Удивительное дело, столетиями мужик пахал, сеял, убирал — без всяких заседаний! Пан помещик обходился без лишних слов и совещаний, с одним управляющим. И грамота была нужна только управляющему, и то не через край. Но большевики раздули кадило вокруг «культуры земледелия», и пошло, и пошло…
Проверяя себя и свою линию, Рашкевич думал: как удачно, что Титаренко держал он именно для второй колонны!..
Теперь благодаря этому оказались «чистыми» такие люди, как Титаренко и другие до времени и головы не поднимавшие резервисты.
И потому, что эта резервная линия держалась под ружьем, но в бездействии, уцелел и он сам… «Хорошо, все хорошо…» — сказал себе Рашкевич.
Он прилег на диван, отвлекся, дал свободу воспоминаниям…
В порядочных домах всегда имеется семейный альбом, переплетенный в зеленый плюш, с толстыми картонными страницами, прорезанными по уголкам, чтобы вставить фотографию, такую же добротную, с витиеватой, золотом, надписью: фамилия фотографа и место, где был запечатлен для детей и внуков облик отца или деда и прочих близких и дальних родственников.
Не имелось у Рашкевича такого альбома.

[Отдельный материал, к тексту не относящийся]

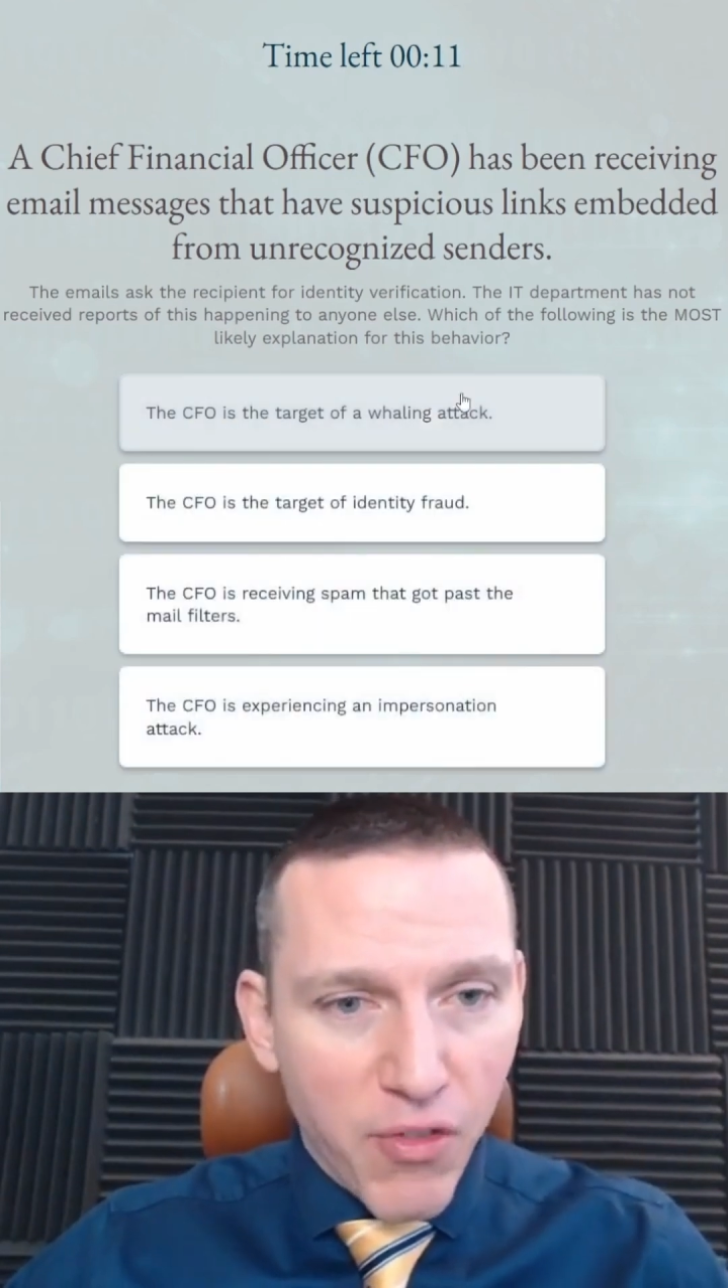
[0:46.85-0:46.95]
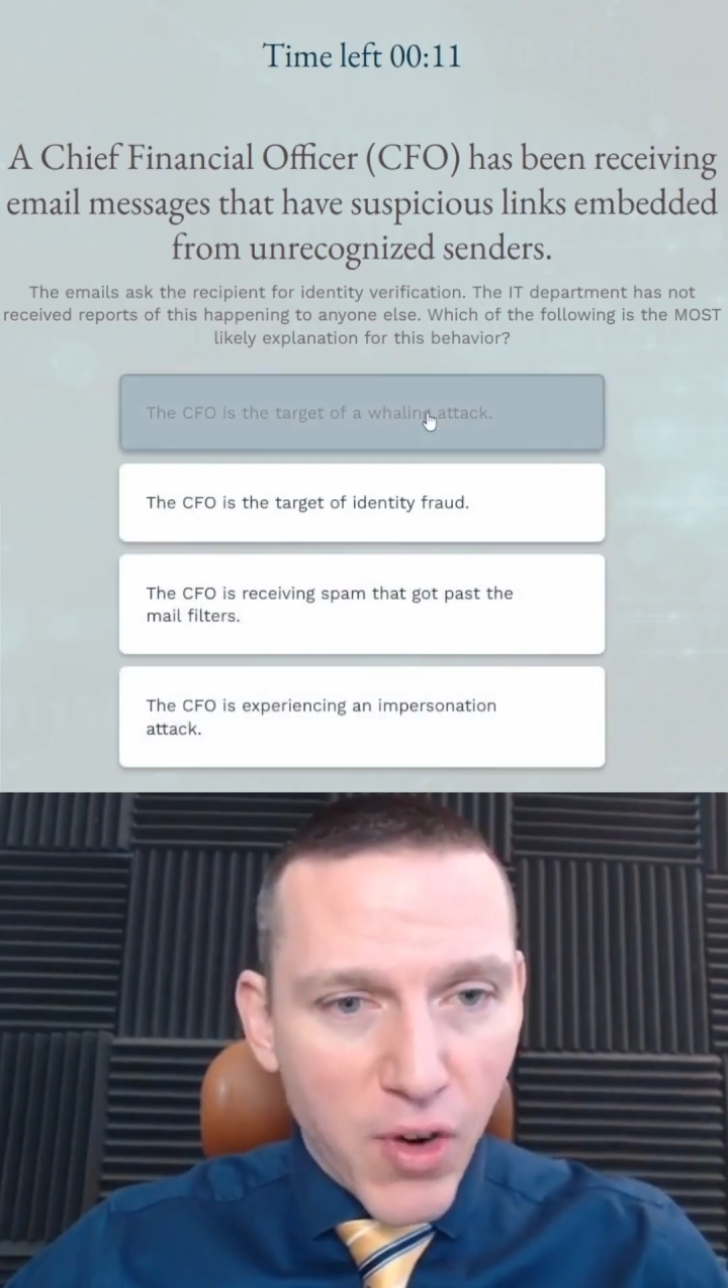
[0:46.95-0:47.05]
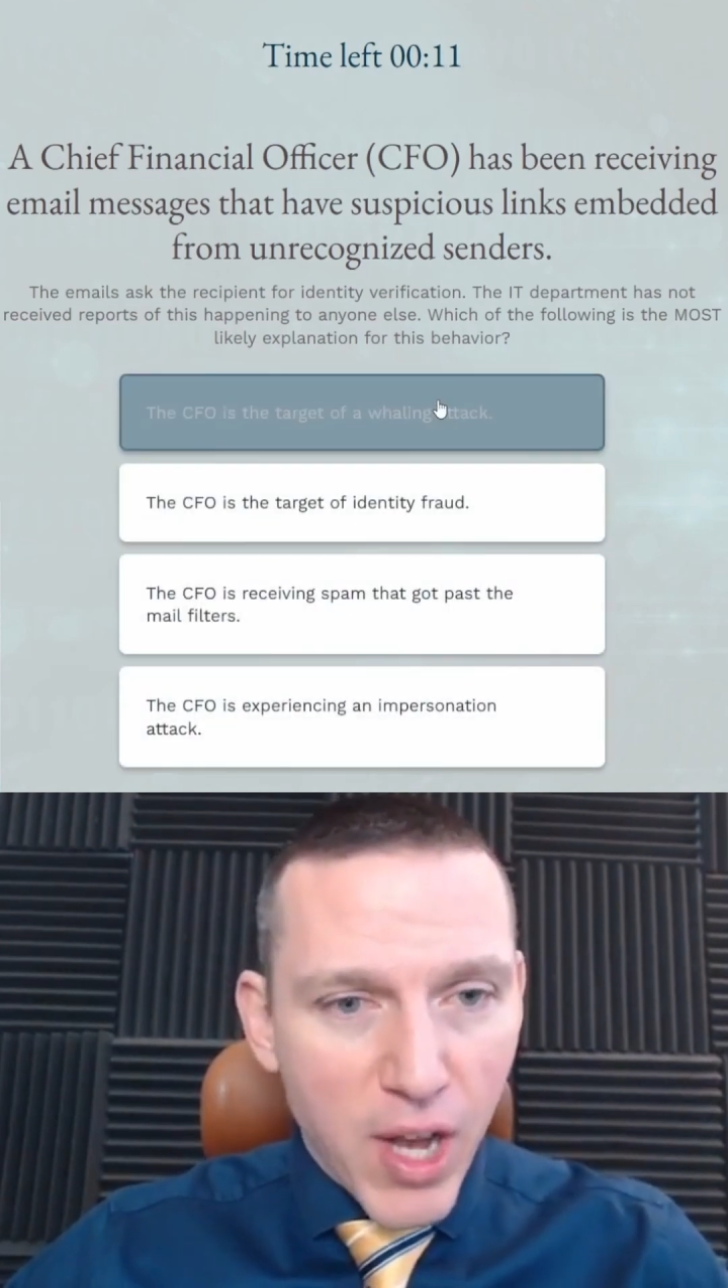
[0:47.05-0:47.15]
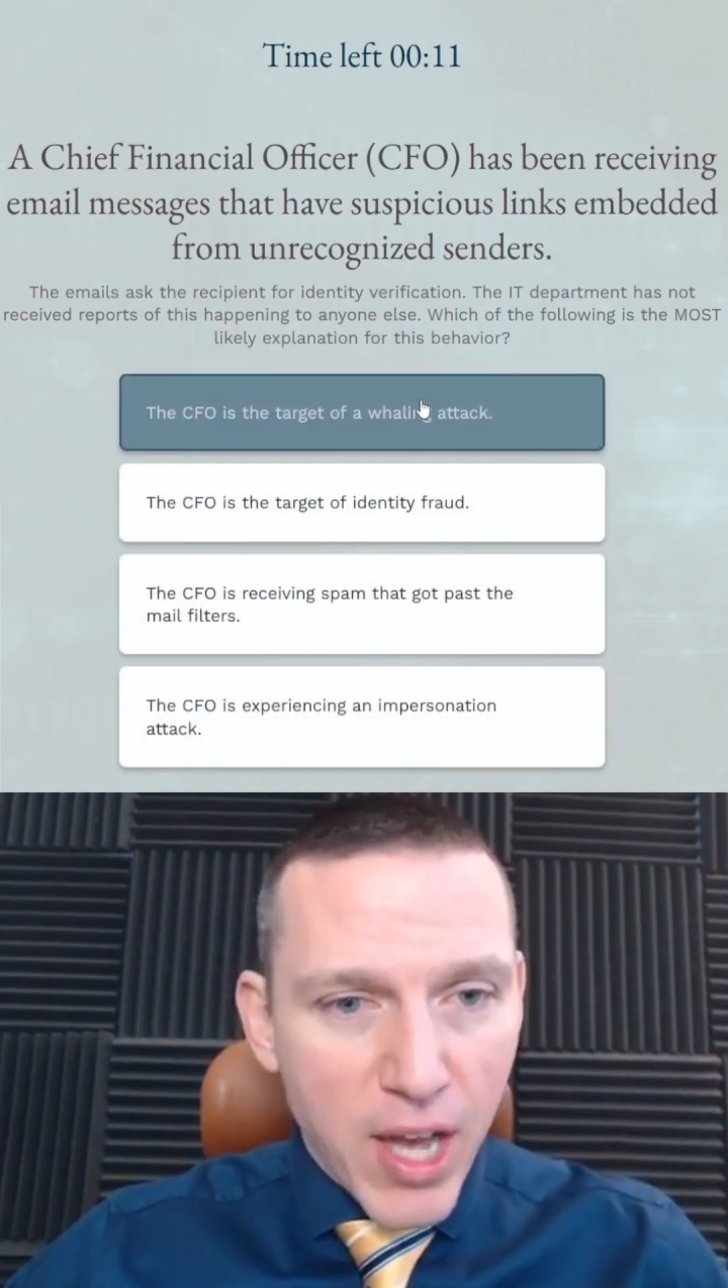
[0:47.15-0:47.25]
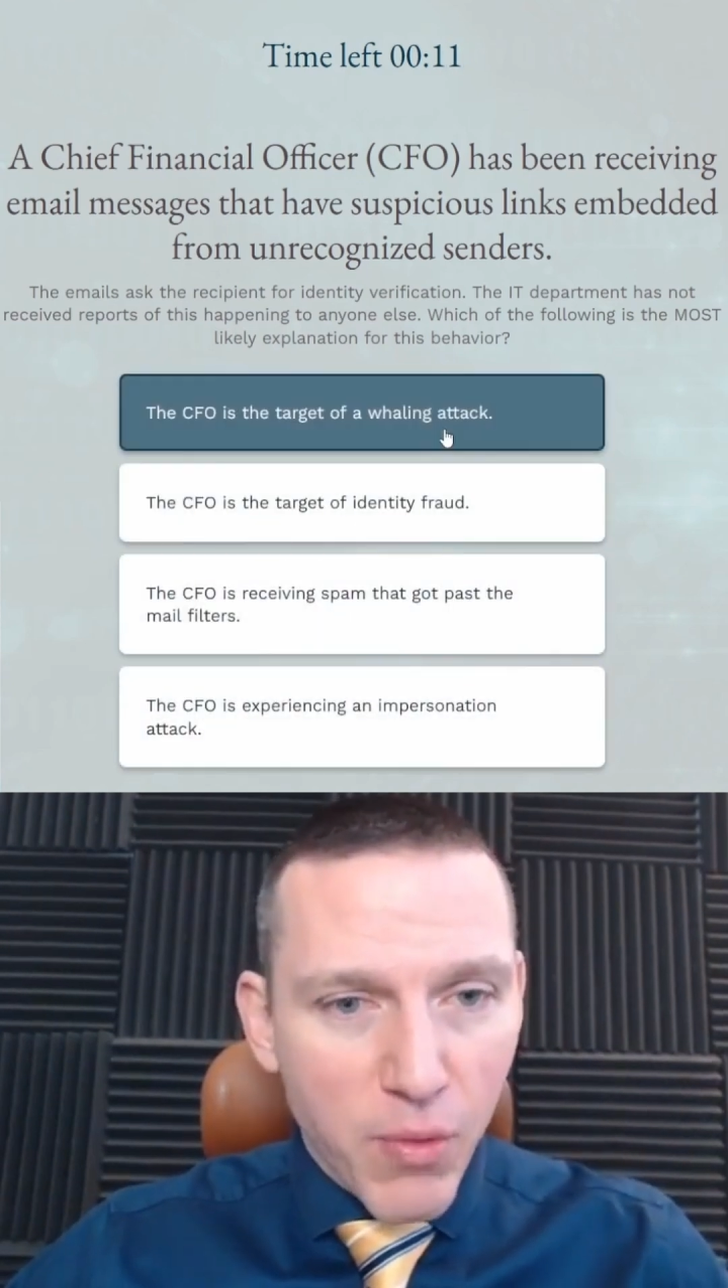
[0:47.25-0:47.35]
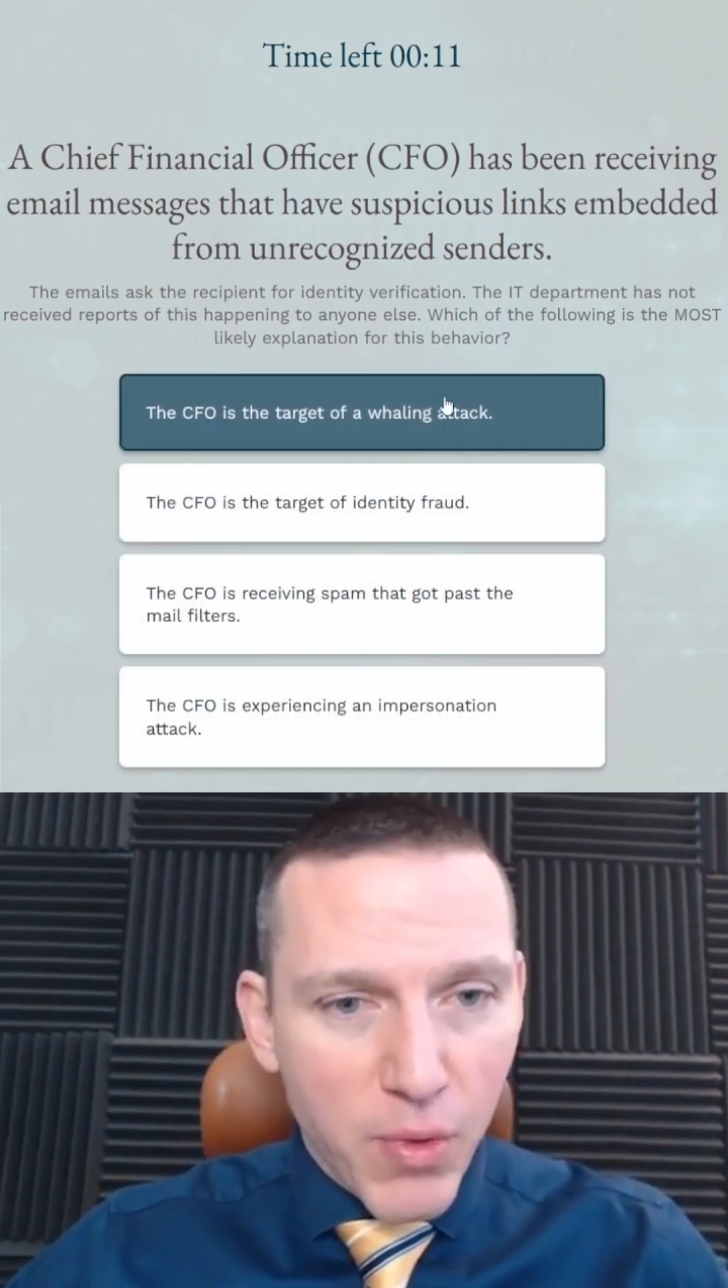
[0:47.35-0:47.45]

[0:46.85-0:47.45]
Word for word: fraud,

И в этом тоже повинны были большевики.
Нет, не мелочь, не пустяковина — альбом в плюшевом переплете с медными застежками. Лишившись его, человек как бы лишался прошлого, зачеркивал его, выбрасывал на помойку.

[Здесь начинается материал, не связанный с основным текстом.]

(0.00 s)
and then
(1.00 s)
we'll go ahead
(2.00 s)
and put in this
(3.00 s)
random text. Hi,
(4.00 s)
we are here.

Не мог Рашкевич выбросить на помойку свою красивую жизнь, свое прошлое. И потому сохранил семейный альбом. Не в плюше с медными застежками: в собственной памяти. Надежней, чем в самом секретном сейфе.
Редко приходилось ему перебирать страницы этого альбома: не допускал себя до него. Но были мгновения… И с упоением перелистывал он страницы и видел себя и близких, и тех, кто ушел навеки, и тех, кто далеко…

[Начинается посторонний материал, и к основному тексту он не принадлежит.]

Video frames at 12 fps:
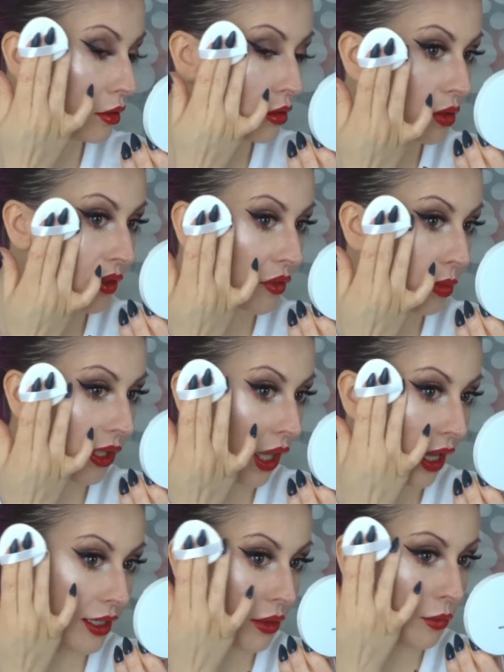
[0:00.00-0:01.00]
So I've
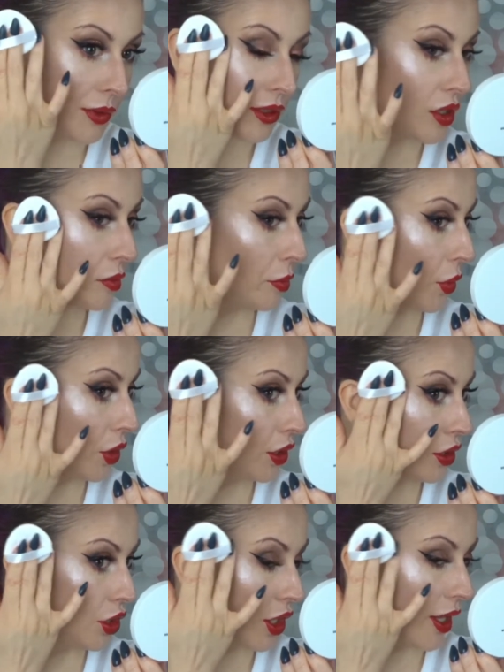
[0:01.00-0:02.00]
applied it with the
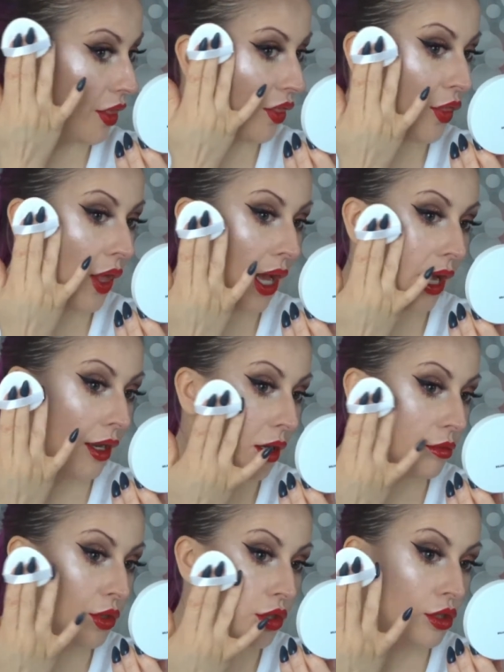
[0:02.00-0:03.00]
sponge and then
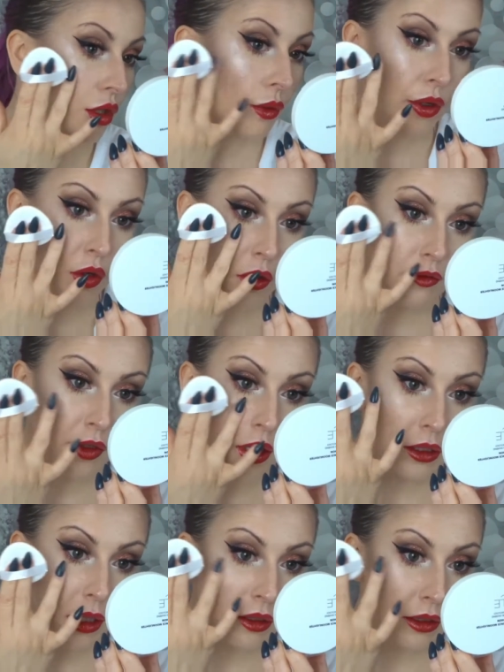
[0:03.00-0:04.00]
I'm just going over
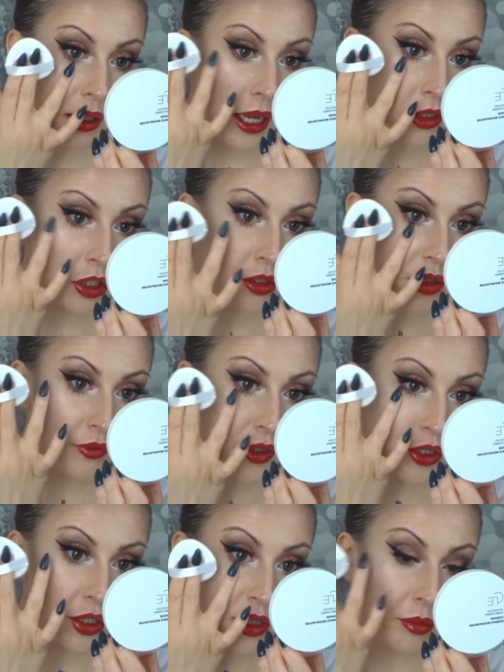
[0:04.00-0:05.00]
like the edges of
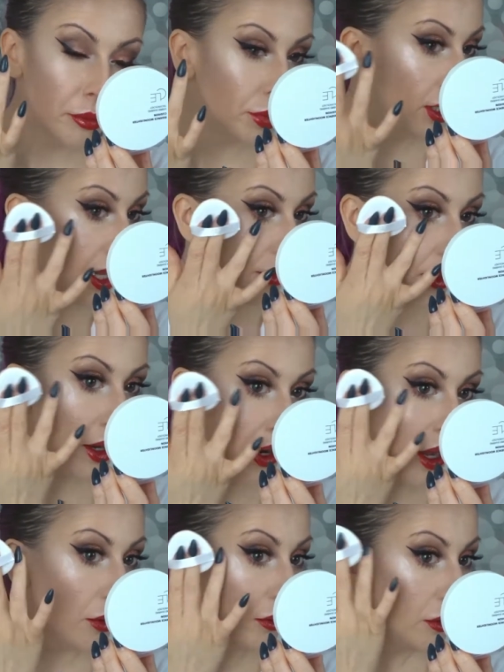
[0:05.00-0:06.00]
it just to blend that
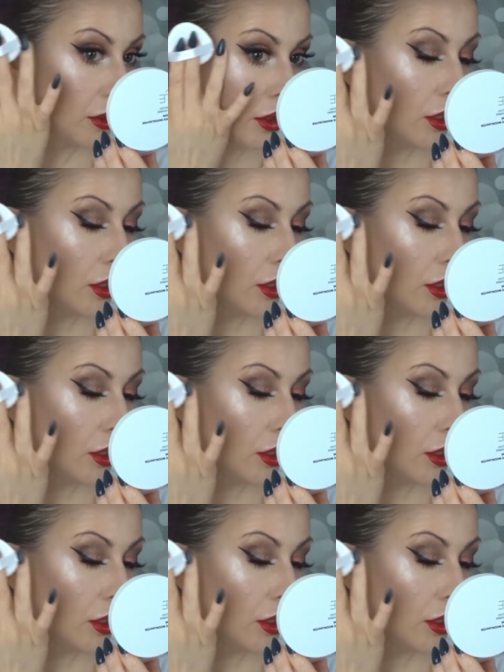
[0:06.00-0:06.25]
out.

Казалось бы, зачем возвращаться к тому времени, когда тринадцатилетний Сергей в матросском костюмчике, с тонкой шеей, вытянутой из белого воротничка, с испуганными глазами сидел перед фотографом, лучшим фотографом города, самим Гальпериным, чья кудреватая подпись венчала глянцевитый картон фотографии?
Ан нет, завязались в те дни, в том бытии подростка узелки, развязанные много позже. Тянулась за мальчиком Сережей вереница фигур. Отец — батюшка Платон, красавец с бархатным вкрадчивым баритоном, кумир львовских дам. И делец. Ни часу отдыха, все в делах: встречах с заправилами банков Ипотечного и Земельного, со скупщиками скота, с интендантами австрийской армии.
От отца унаследовал Рашкевич деловую хватку, неутомимость в делах, предприимчивость и умение за общим делом не упустить своего.
И где-то, на заднем плане, проходила тонкая бледная женщина с узкой ладонью, пахнущей духами и немного ладаном: мать. Богомолка и светская женщина. Мать, рано умершая, никогда и в мыслях не имевшая, что начнется потом. Не оплакавшая двух сыновей, старших братьев Сергея, павших в боях с большевиками под Каменец-Подольском.
Школьные учителя, духовные наставники… И отец, всегда рядом отец. Неутешный, день и ночь печалящийся по умершей жене.
Только позже узнал Сергей, что не столько по усопшей он печалился, сколько по невозможности жениться вторично. И потому тайно встречался отец с красавицей полькой, известной в городе модисткой, впервые преподавшей ему, Сергею, науку любви.
И на этой странице альбома задерживался взгляд Сергея Рашкевича. Она вмещала в себя столь многое, что никак не вошло бы в кусочек картона, даже в групповой портрет. Продолговатое, бледное, по тогдашней моде, лицо с большими глазами, искусно подведенными, под высокими тонкими бровями. Затянутая «в рюмочку» талия, прямые юбки, шелест шелка и запах «амбры». И шляпы… Большие, газовые и бархатные, с цветами, фруктами, с птицами, зверьками… Всю последующую жизнь всякие любовные переживания вызывали у Рашкевича видения диковинных шляп. Как мало времени прошло, а они уже исчезли из реальной жизни!
А что пошло потом? Перевернуть несколько страниц… И уже не в фуражке с гербом Львовской классической гимназии изображен Сергей Рашкевич, а в хорошо сшитом мундире офицера австрийской армии. Это 1915 год. Нет, не обитателем грязных окопов, не скитальцем по фронтовым деревням и пожарищам выглядит бравый офицер австро-венгерской армии. Через связи отца пристроенный на штабную службу, образованный, видный лейтенант, завидный жених и блестящий танцор обладает еще более ценными качествами — облекать в изящную форму деловые беседы, нужные начальству и касающиеся предметов, по сути своей вовсе не элегантных: украинское сало, украинская пшеница, украинский сахар…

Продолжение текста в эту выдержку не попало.